Ahora debo justificar a Juliana. Para ella plasmar un mundo mediante la fotografía requería revivir los momentos, exponerlos en un acto bélico si era preciso. La miraba largo rato, mientras pretendía leer un libro, o me paseaba por el cuarto sin otro objetivo que esperar una llamada para reanudar mi vida laboral, estancada por encontrarme desempleado después de medio año; el periódico no me daba lo suficiente para vivir. Su mirada pretendía ir más allá, parecía volar a espacios no derivados. Era tan espontánea.

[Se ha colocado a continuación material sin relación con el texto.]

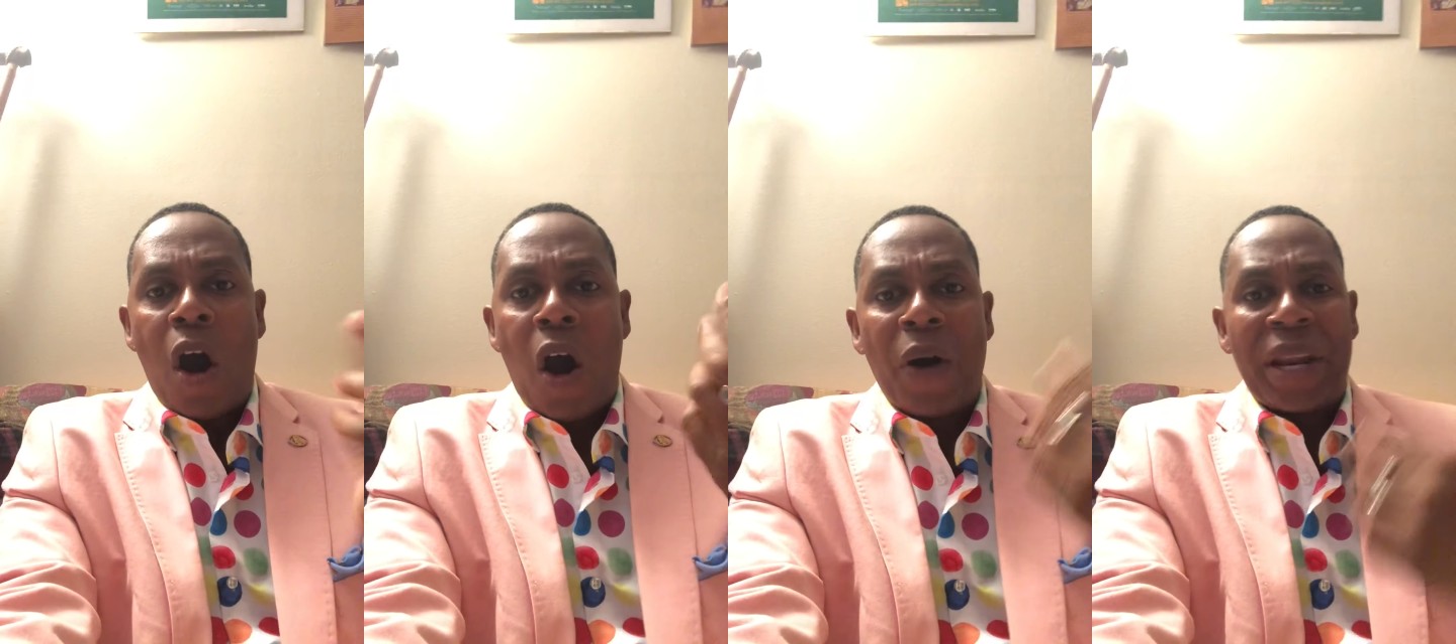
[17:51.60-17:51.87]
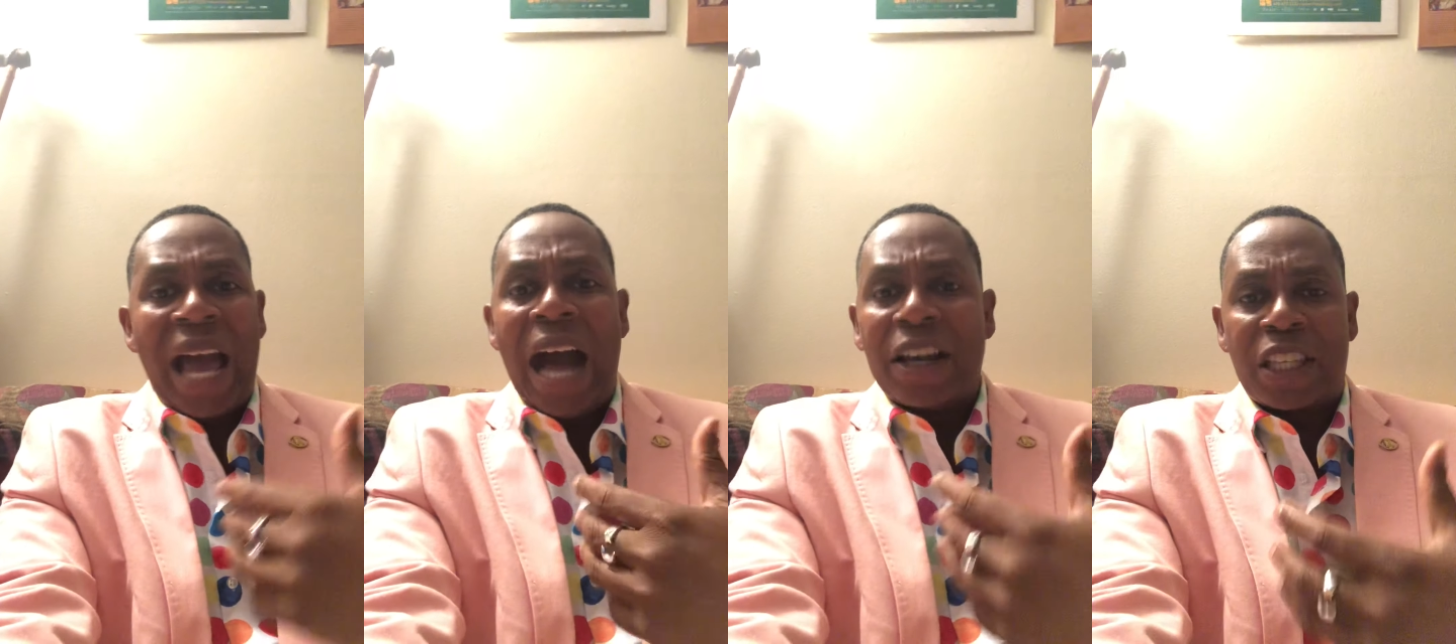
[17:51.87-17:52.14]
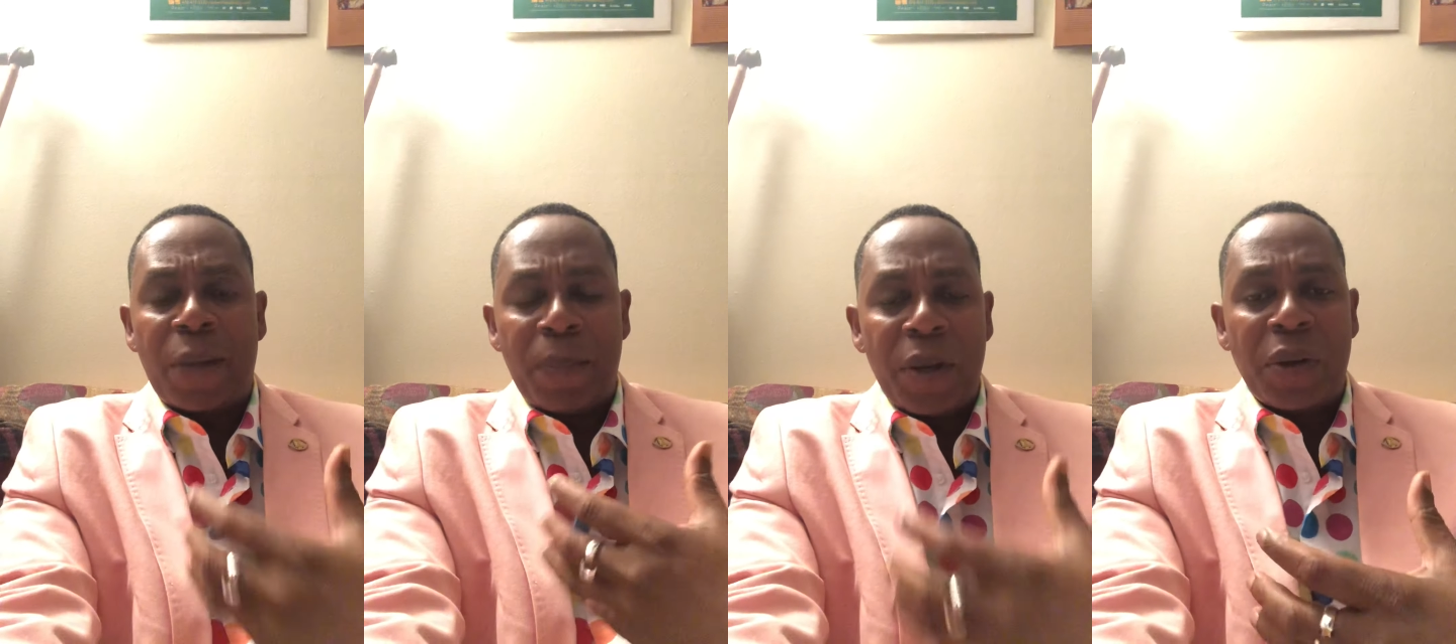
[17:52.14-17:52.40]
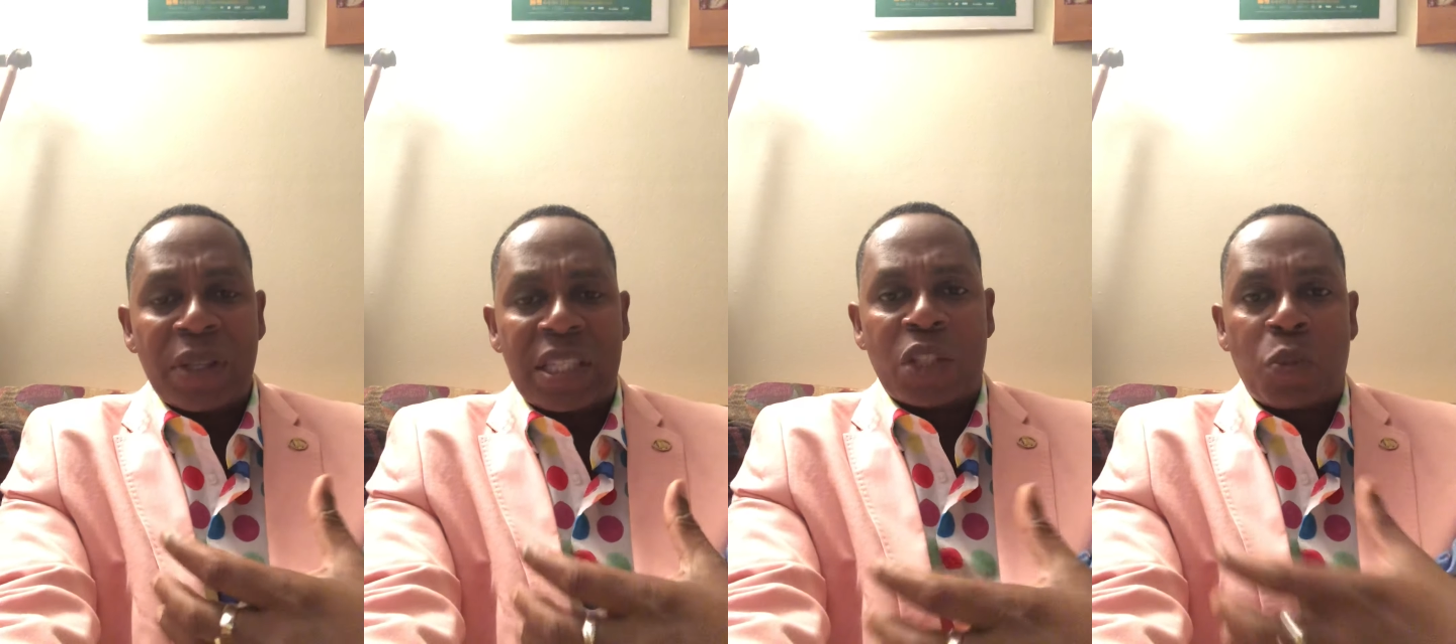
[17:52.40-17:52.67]
on our
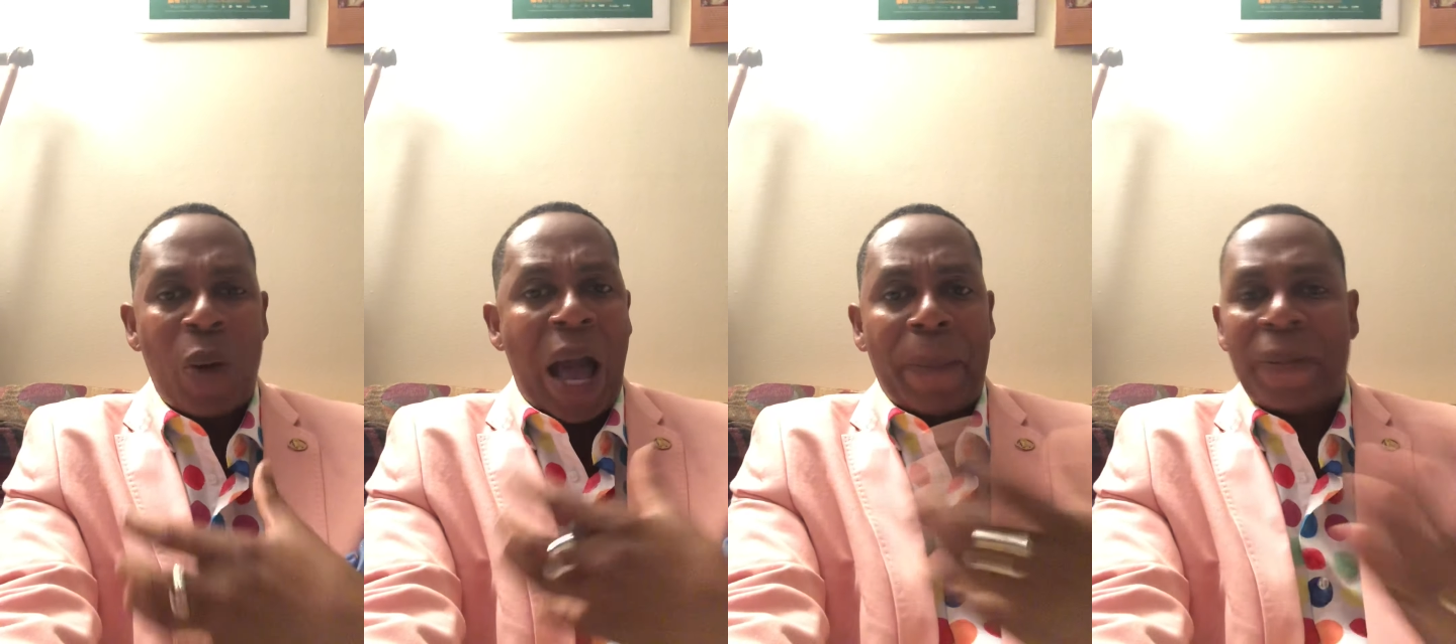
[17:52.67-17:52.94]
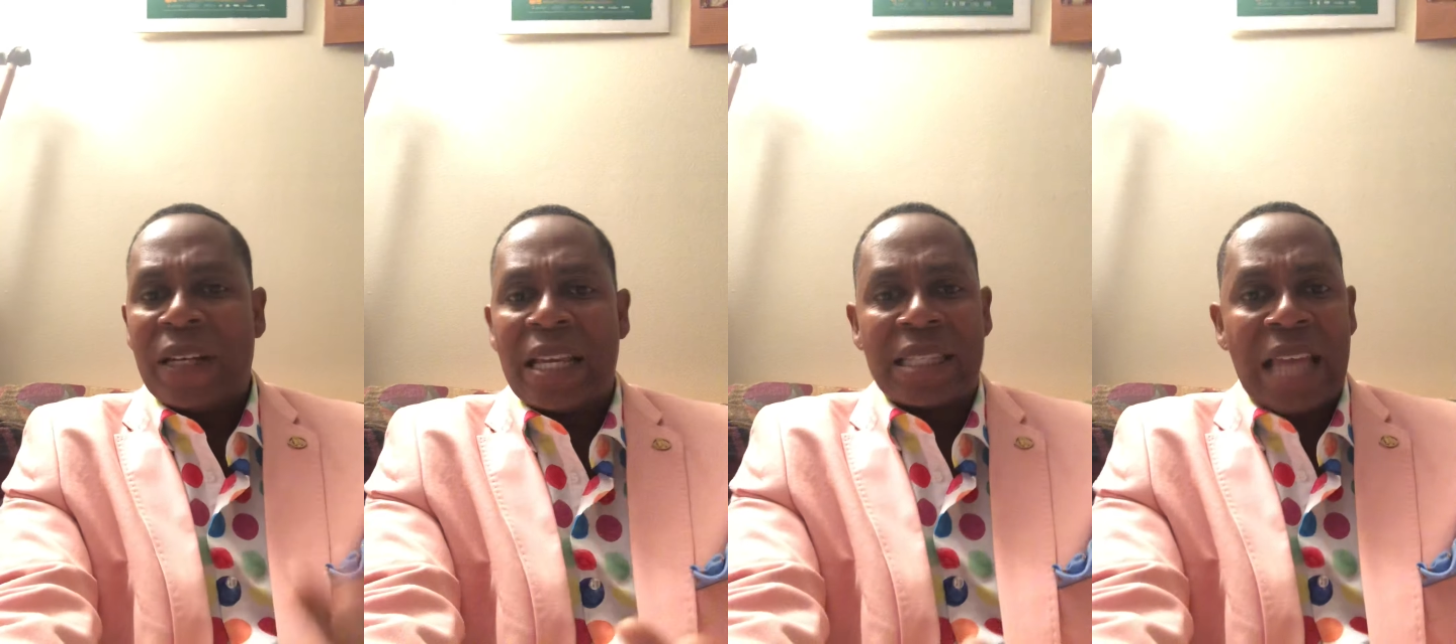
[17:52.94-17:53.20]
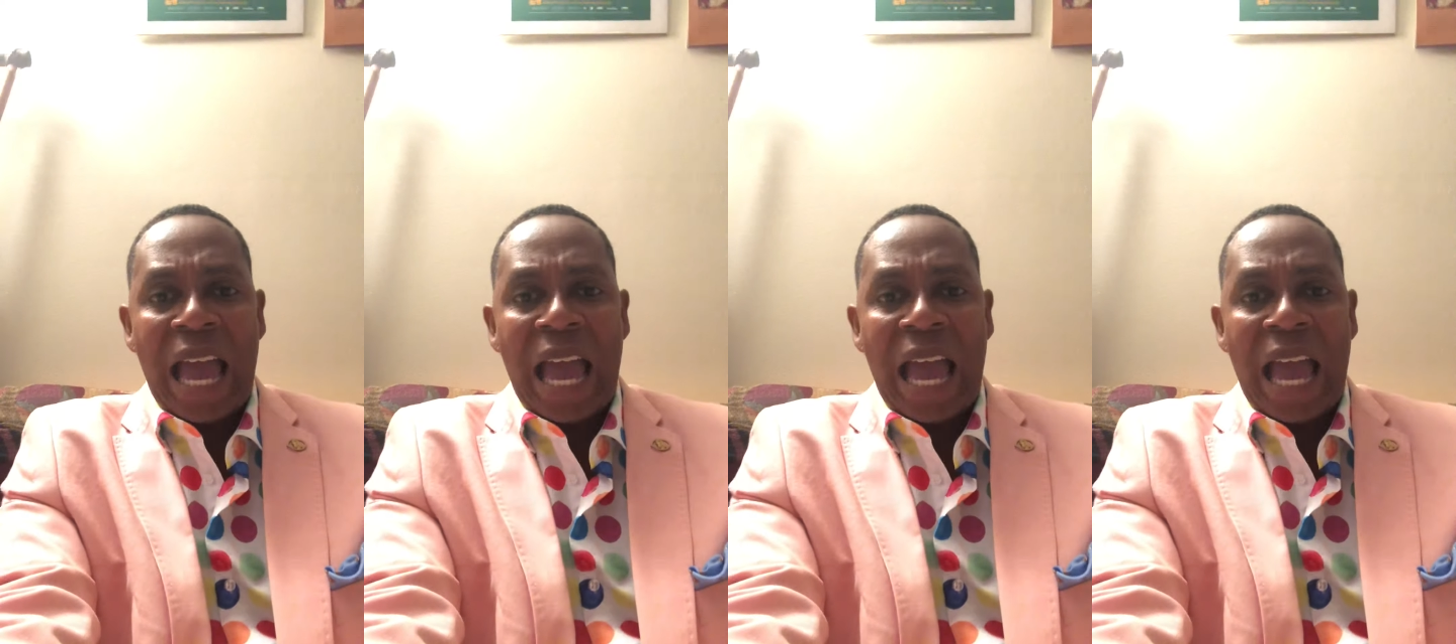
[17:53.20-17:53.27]
communities, wiping us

La vida la había favorecido tanto, llegué a pensar que se trataba de un contrato con el diablo y, peor aún, que mi alma representaba su aval.
VIII
Cuando la mañana en que nos avisaron que don Agustaquio Pinto Prieto había caído de una escalera, la impresión nos asestó un golpe bajo en donde más duele, pero cuando caímos en la cuenta de que en realidad nos querían anunciar su fallecimiento, nos contuvimos las palabras y en cambio nos miramos con perplejidad, abrigados en la ingenuidad de nuestra cómica complicidad. La noticia nos tomó por sorpresa, pensamos en lo lejos que habíamos llegado tras este incrédulo intento de recomponer extractos decisivos dentro de la vida del tal don Agustaquio Pinto Prieto. Mas la aletargada noche, que avanzaba sin potestad, casi a fuerza de rodar por el mecanismo de grandes engranajes que mueven este planeta, nos descubrió ya en nuestro lecho rememorando algunas circunstancias que por un lado aquejaban la vida del susodicho y por el otro nos divertían, aún concientes de lo mucho que estuvimos involucrados con su muerte. El curioso caso me hizo pensar en las historias que escribía en secreto: hasta cierto punto rememoraban la vida de inciertos personajes salidos de alguna cloaca de mi imaginación, que solían tener muertes repentinas, espontáneas proyecciones inconscientes de mi miedo a morir de manera trágica. La muerte del tal don Agustaquio Pinto Prieto sólo venía a confirmar mis suposiciones: temía morir de manera drástica.
IX
Dimos al mundo nuestras últimas noticias de don Agustaquio Pinto Prieto con el circunstancial lema apto para la ocasión, que de alguna manera predecía su muerte: pero si se le veía bien, cuando llegamos a visitar la nueva adquisición del tío de Juliana lucía como suele lucir la gente normal, se sostenía al borde de una escalera y pintaba una pared, del siglo pasado por cierto. No vamos a presumir de sus dotes como maestro de la talacha, pues la incierta duda de doctos más experimentados en el manejo de la brocha se recalcaba en sus miradas analíticas ante los tambaleantes brochazos que don Agustaquio Pinto Prieto plasmara en la pared. Pero qué va uno a saber de las cosas que a uno no le corresponde criticar.
—¡Esa escalera estaba podrida! ¡Si clarito se lo dije! —quiso justificarse el tío de Juliana, según los comensales, que ya empezaban a echar habladurías.
Dicen que don Agustaquio Pinto Prieto se incorporó con tremendo dolor de cabeza y los ojos desorbitados, y que con la voz entrecortada exclamó: “el mundo me debe una explicación”, y que ocupó sus últimos esfuerzos para sostener la hipótesis de que las posibles causas de su caída fueron: la verruga que le saliera en la rodilla un martes trece de marzo y nunca se le desapareciera, o tal vez la sal que regara accidentalmente esta mañana en el piso.